### EXERCISE DETAILS
Output the records below in full, word for word; pictures do not belong in it.

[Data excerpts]
━━━━━━
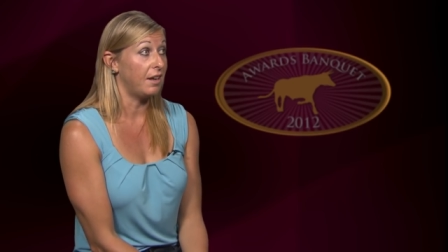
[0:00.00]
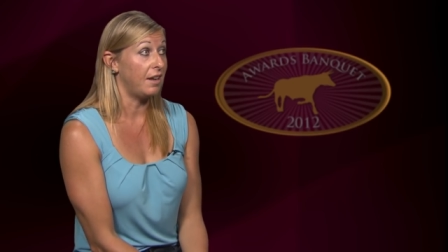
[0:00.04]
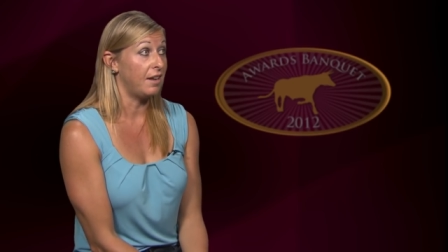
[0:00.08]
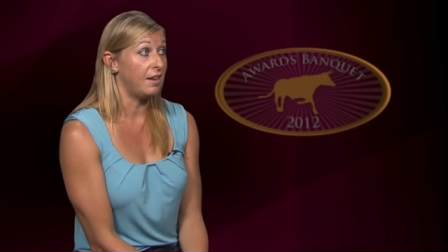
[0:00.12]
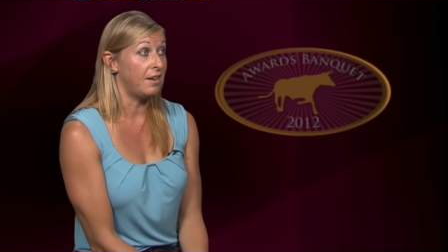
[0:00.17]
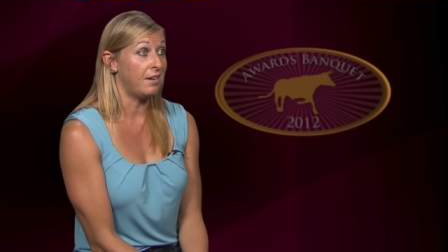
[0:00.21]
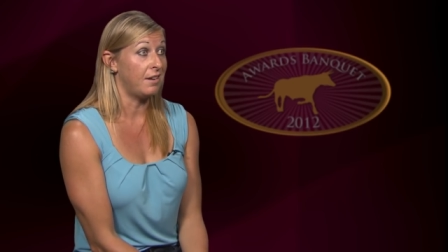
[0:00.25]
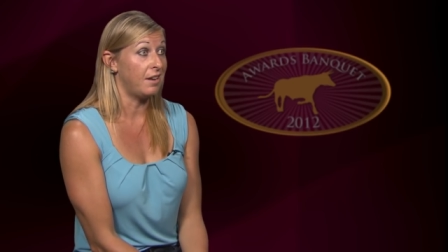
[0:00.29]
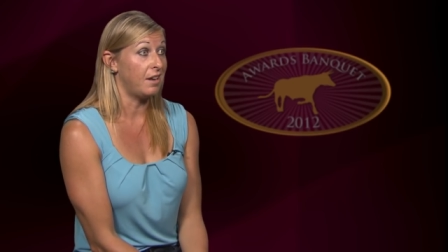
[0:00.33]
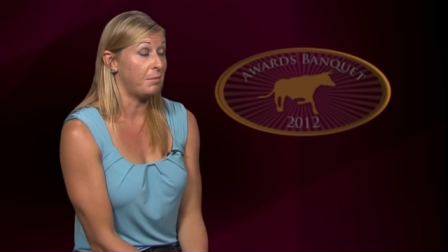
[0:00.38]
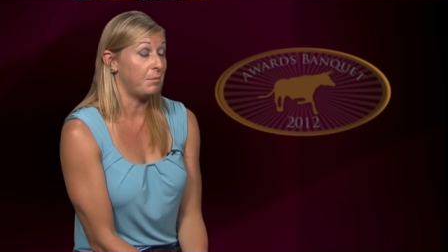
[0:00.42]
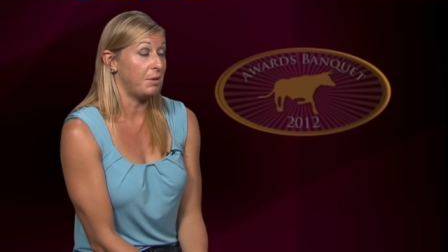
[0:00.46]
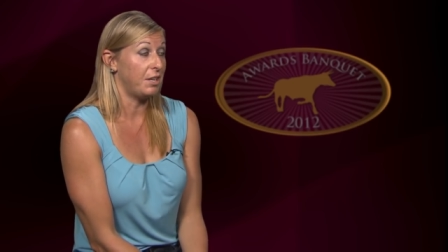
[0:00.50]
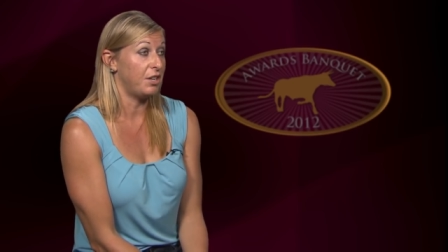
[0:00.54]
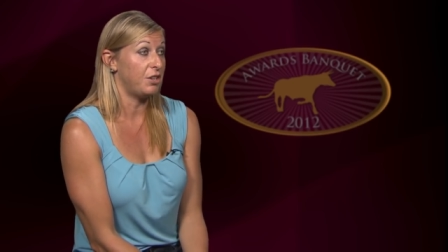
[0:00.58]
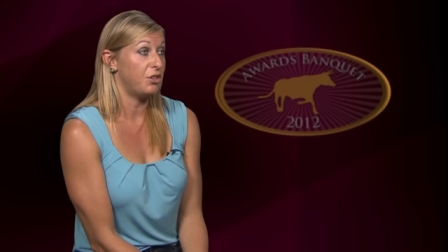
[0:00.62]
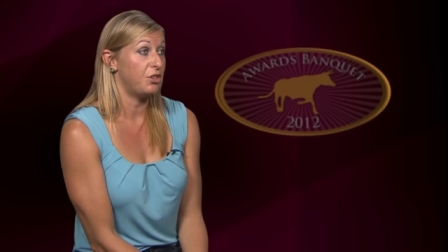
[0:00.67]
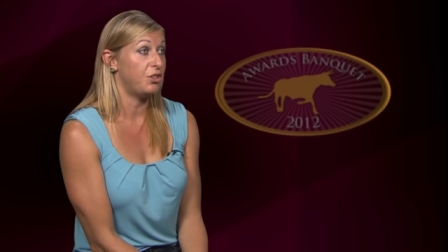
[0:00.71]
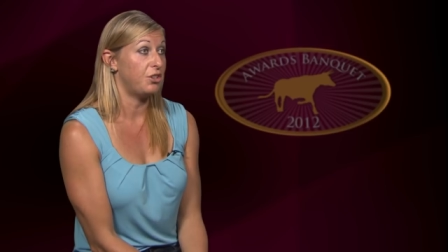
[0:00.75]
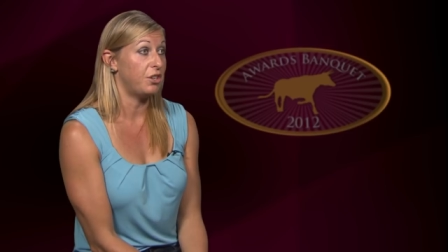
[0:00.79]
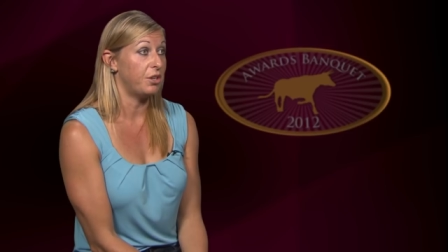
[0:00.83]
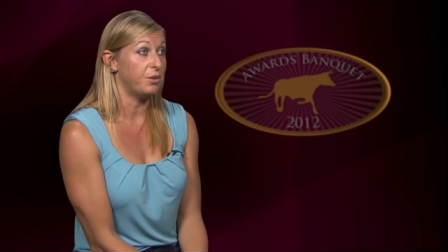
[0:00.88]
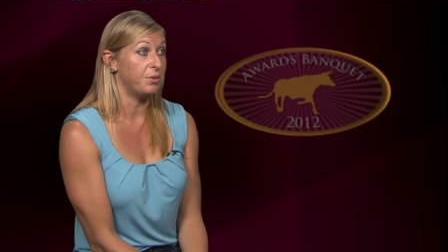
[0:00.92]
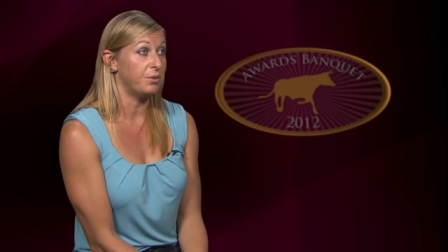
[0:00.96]
And I mean, it
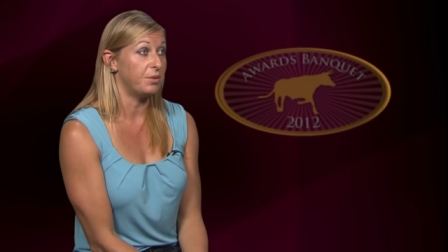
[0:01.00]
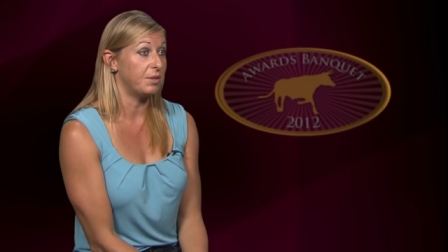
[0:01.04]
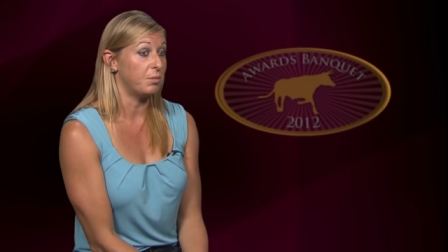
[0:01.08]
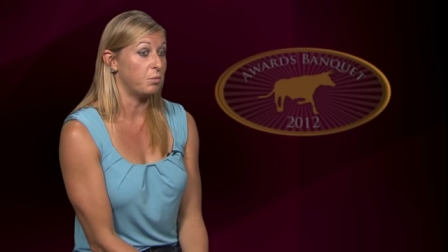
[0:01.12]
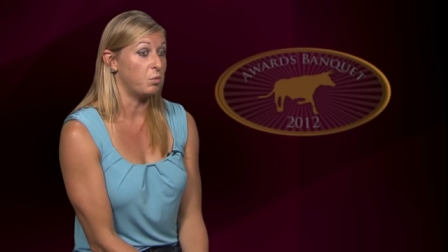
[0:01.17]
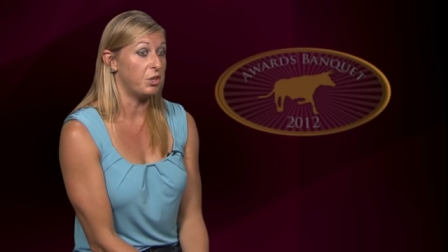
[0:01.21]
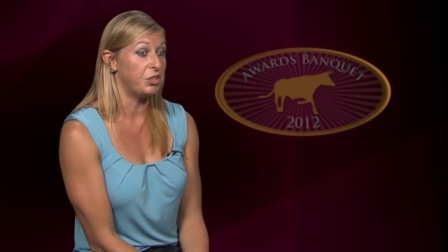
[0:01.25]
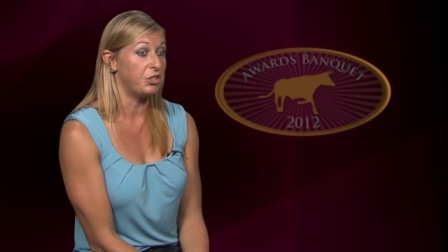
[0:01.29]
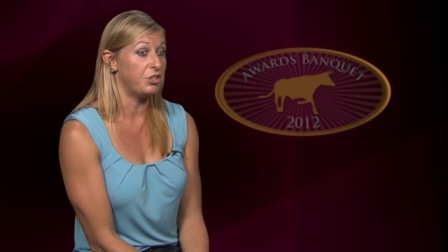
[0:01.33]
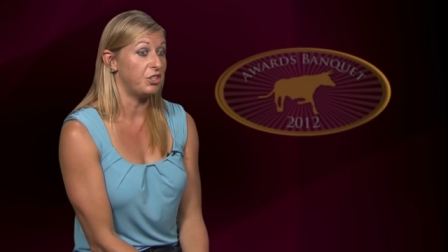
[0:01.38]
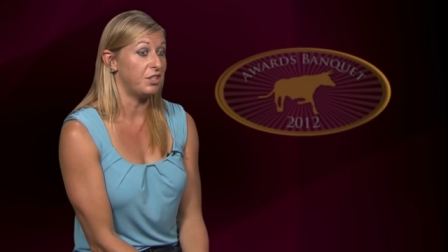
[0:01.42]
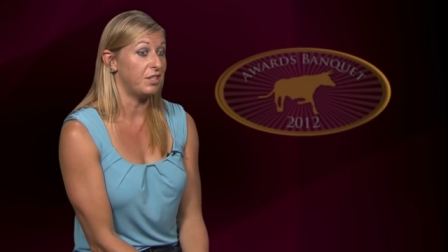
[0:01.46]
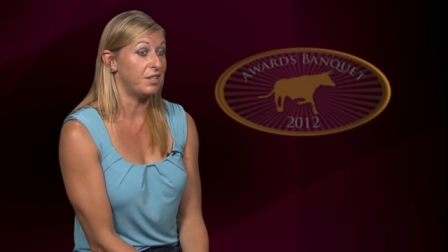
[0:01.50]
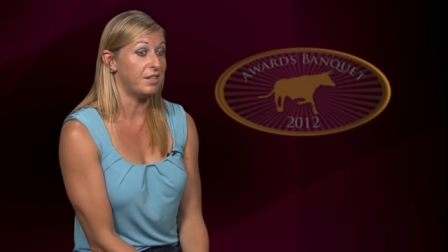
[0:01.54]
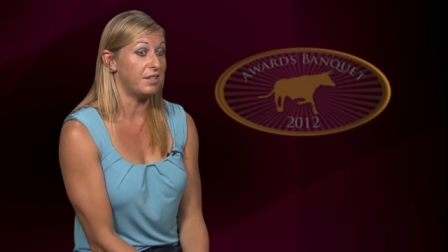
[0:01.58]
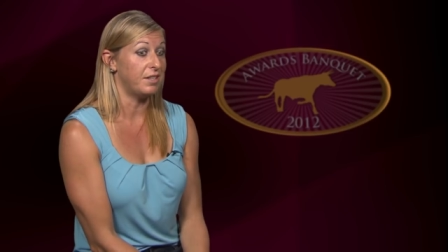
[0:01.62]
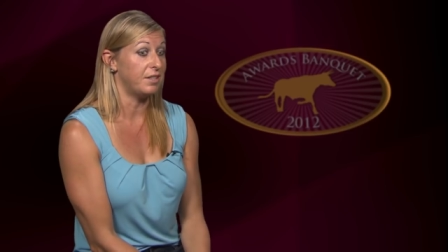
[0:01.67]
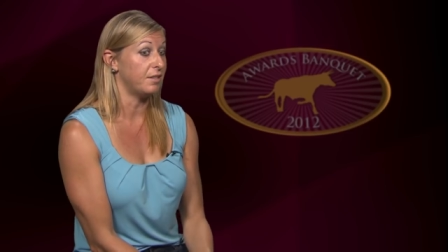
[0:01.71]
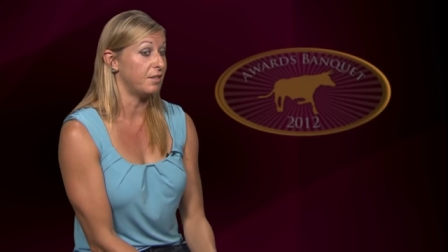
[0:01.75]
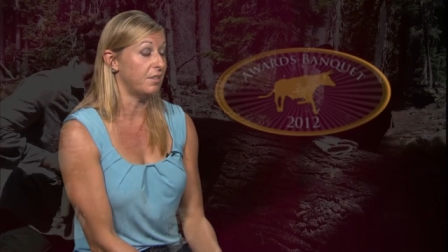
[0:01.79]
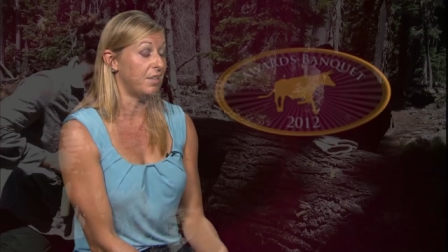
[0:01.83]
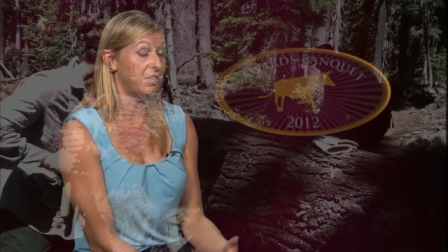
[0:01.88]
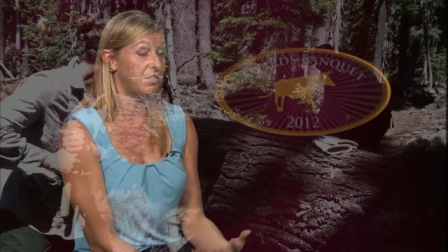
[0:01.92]
shows in what she does,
━━━━━━
### SOLUTION TO THIS EXERCISE
[0:00.00]
[0:00.04]
[0:00.08]
[0:00.12]
[0:00.17]
[0:00.21]
[0:00.25]
[0:00.29]
[0:00.33]
[0:00.38]
[0:00.42]
[0:00.46]
[0:00.50]
[0:00.54]
[0:00.58]
[0:00.62]
[0:00.67]
[0:00.71]
[0:00.75]
[0:00.79]
[0:00.83]
[0:00.88]
[0:00.92]
[0:00.96]
And I mean, it
[0:01.00]
[0:01.04]
[0:01.08]
[0:01.12]
[0:01.17]
[0:01.21]
[0:01.25]
[0:01.29]
[0:01.33]
[0:01.38]
[0:01.42]
[0:01.46]
[0:01.50]
[0:01.54]
[0:01.58]
[0:01.62]
[0:01.67]
[0:01.71]
[0:01.75]
[0:01.79]
[0:01.83]
[0:01.88]
[0:01.92]
shows in what she does,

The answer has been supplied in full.